Chapter 2 Data sources

Eric is responsible for collecting the data.

Fortunately, the dataset, related to Portuguese red Vinho Verde wine samples, is publicly available on UCI Machine Learning Repository: https://archive.ics.uci.edu/ml/datasets/wine+quality. Notice that, due to privacy and logistic issues, we have no access to wine brands, selling price, etc. For more information, see the reference [Cortez et al., 2009] http://www3.dsi.uminho.pt/pcortez/wine/.

2.1 Attributes and outcome

In total, we have 11 attributes and 1 outcome (quality) for wine dataset.

  1. fixed acidity \((g/l)\): non-volatile acid that do not evaporate readily (e.g. tartaric acid)

  2. volatile acidity \((g/l)\): high acetic acid in wine that leads to an unpleasant vinegar taste

  3. citric acid \((g/l)\): increases wine acidity and adds a fresh flavor to wine

  4. residual sugar \((g/l)\): the amount of sugar remaining after fermentation. Note that more than 45 g/l is a 'sweet wine'.

  5. chlorides \((g/l)\): the amount of salt in wine

  6. free sulfur dioxide \((mg/l)\): prevents microbial growth and the oxidation of wine

  7. total sulfur dioxide \((mg/l)\): the portion of free SO2 plus the portion bound to other chemicals in wine

  8. density \((g/cm^{3})\): sweeter wines have a higher density

  9. pH: the level of acidity on a scale of 0–14. Most wines range from 3 to 4 on the pH scale.

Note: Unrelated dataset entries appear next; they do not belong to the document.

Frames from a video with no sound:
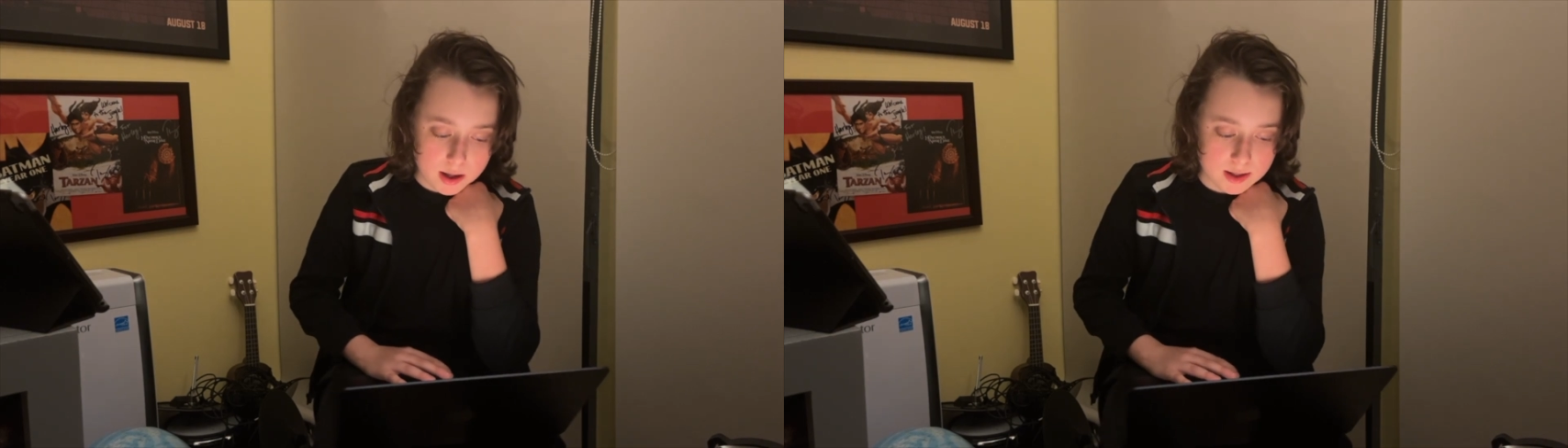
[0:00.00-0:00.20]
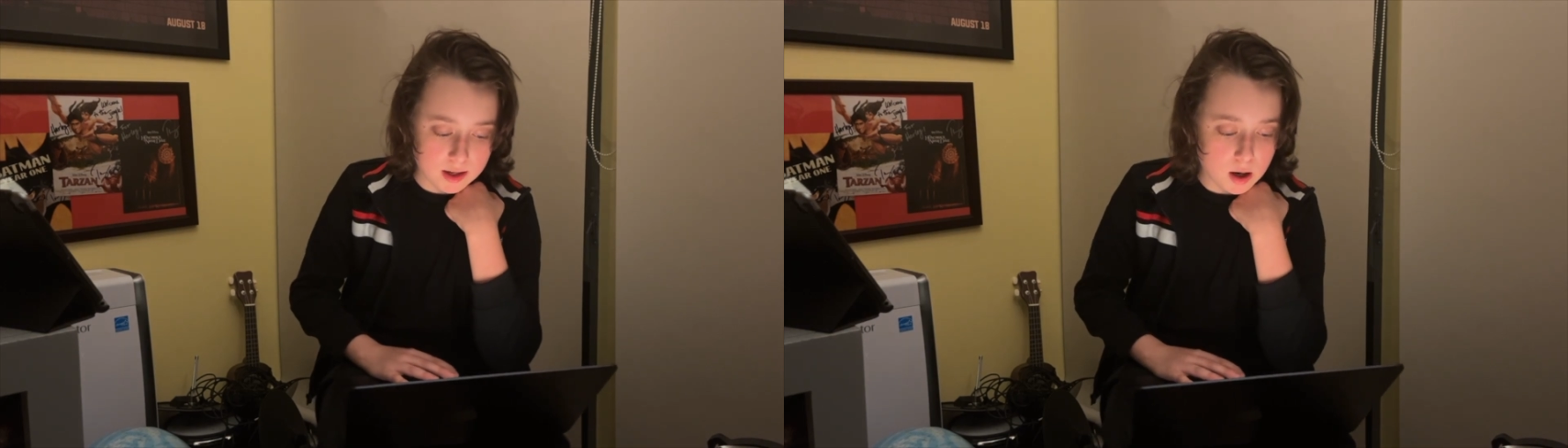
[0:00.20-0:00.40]

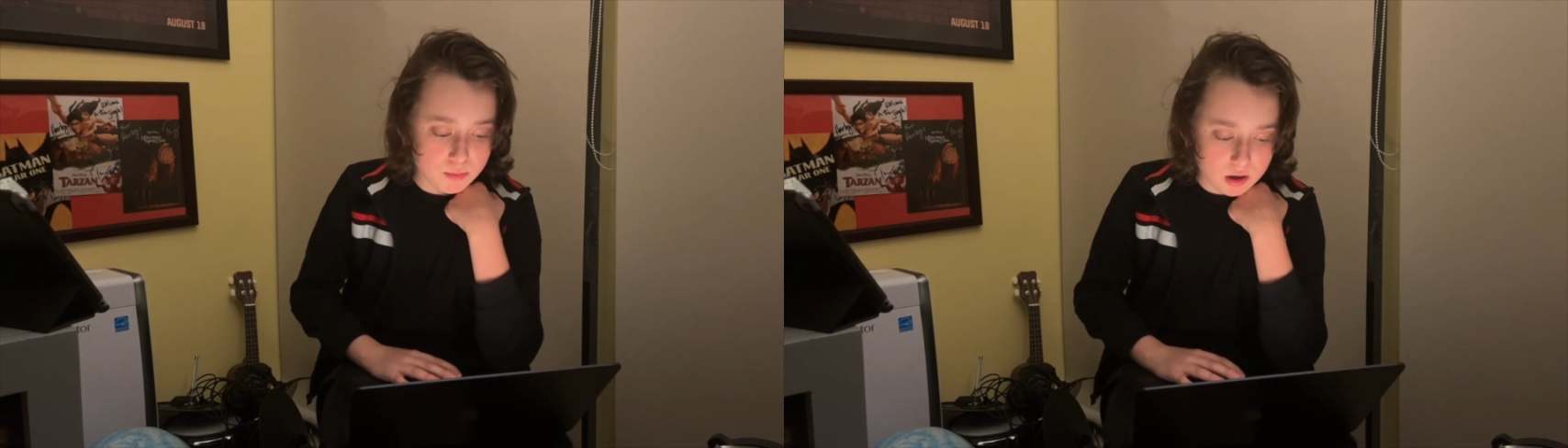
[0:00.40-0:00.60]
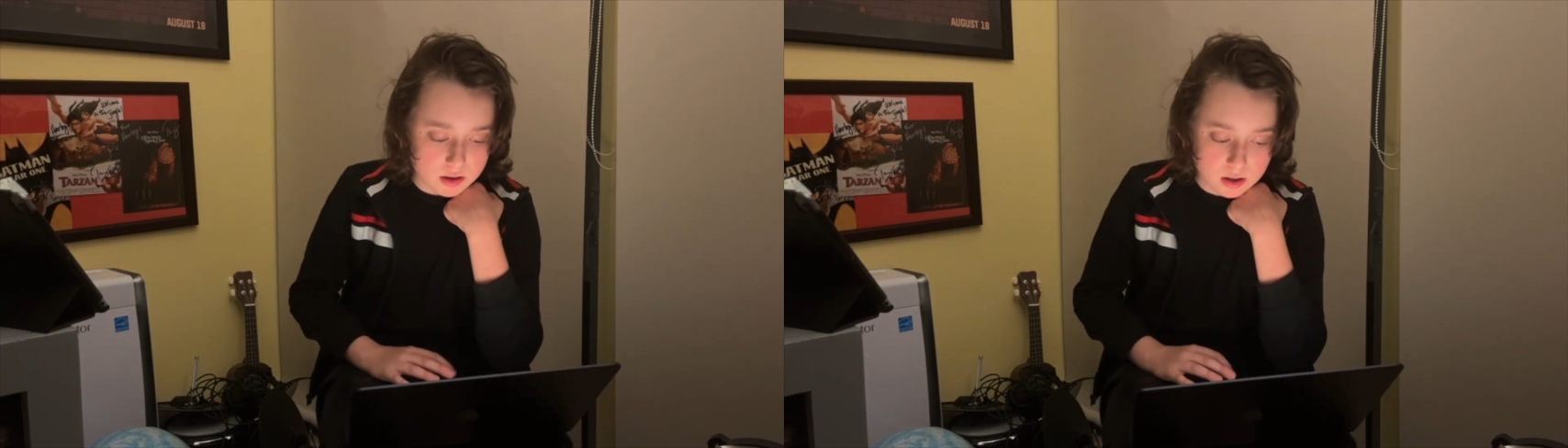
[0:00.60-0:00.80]
Danielle
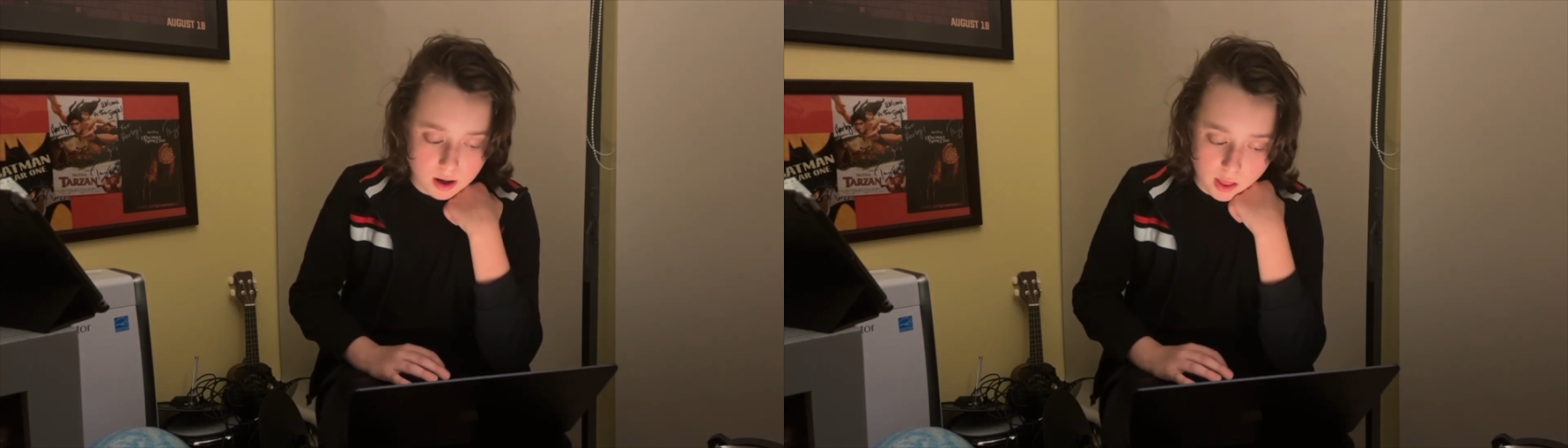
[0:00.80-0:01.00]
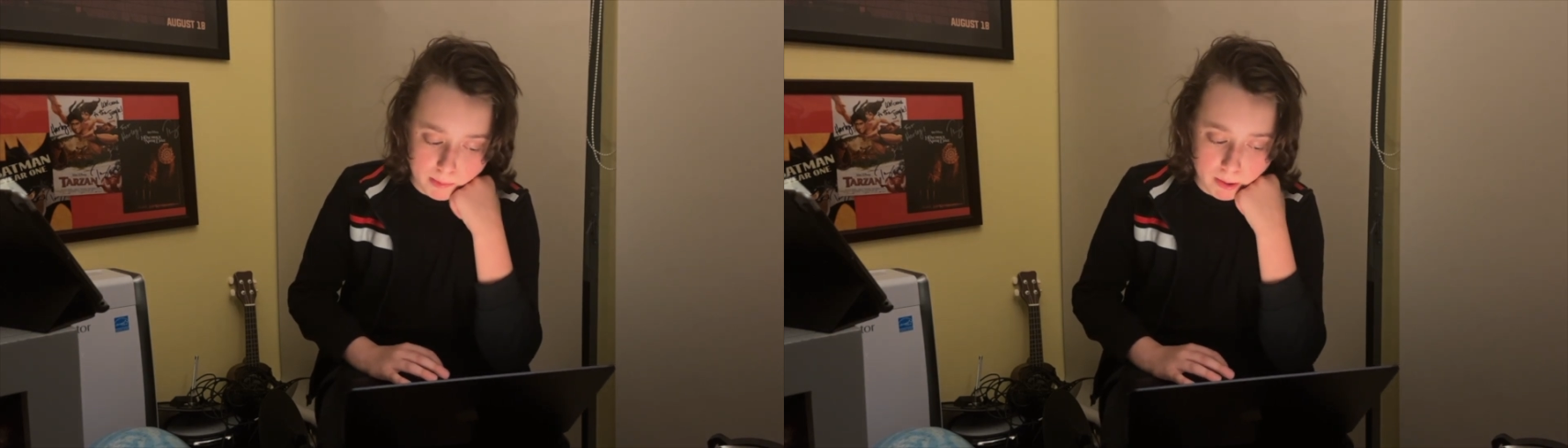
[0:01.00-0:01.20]
Brooks, The
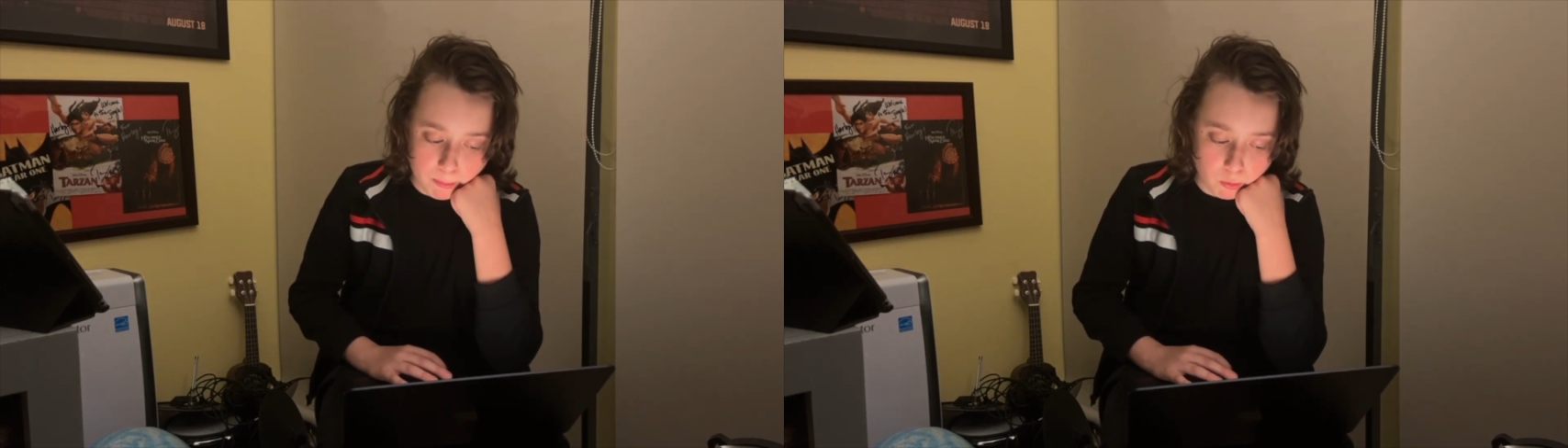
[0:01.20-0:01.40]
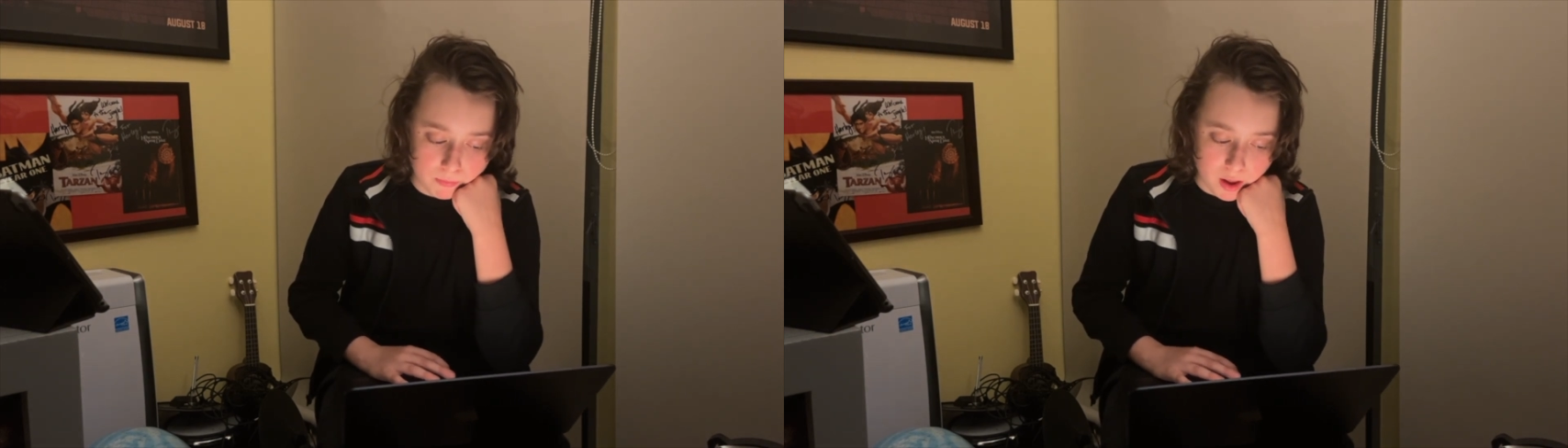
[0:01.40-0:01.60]
Color
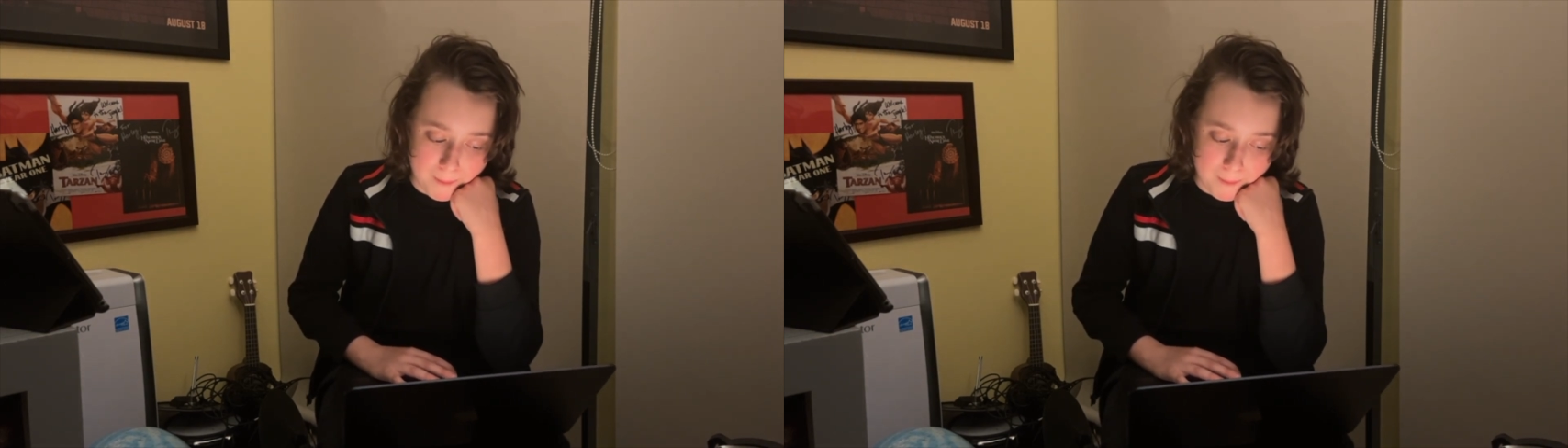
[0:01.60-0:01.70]
Purple.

  10. sulphates \((g/l)\): a food preservative to maintain the flavor and freshness of wine

  11. alcohol \((vol.\%)\): Note that the alcohol content of wine is between 5% and 23% ABV.

  12. quality: a grading scale of wine quality that ranges from 0 (very bad) to 10 (excellent).

2.2 Number of records

  • red wine: 1599 examples

2.3 Types of variables

All the attributes are numeric and the outcome is integer.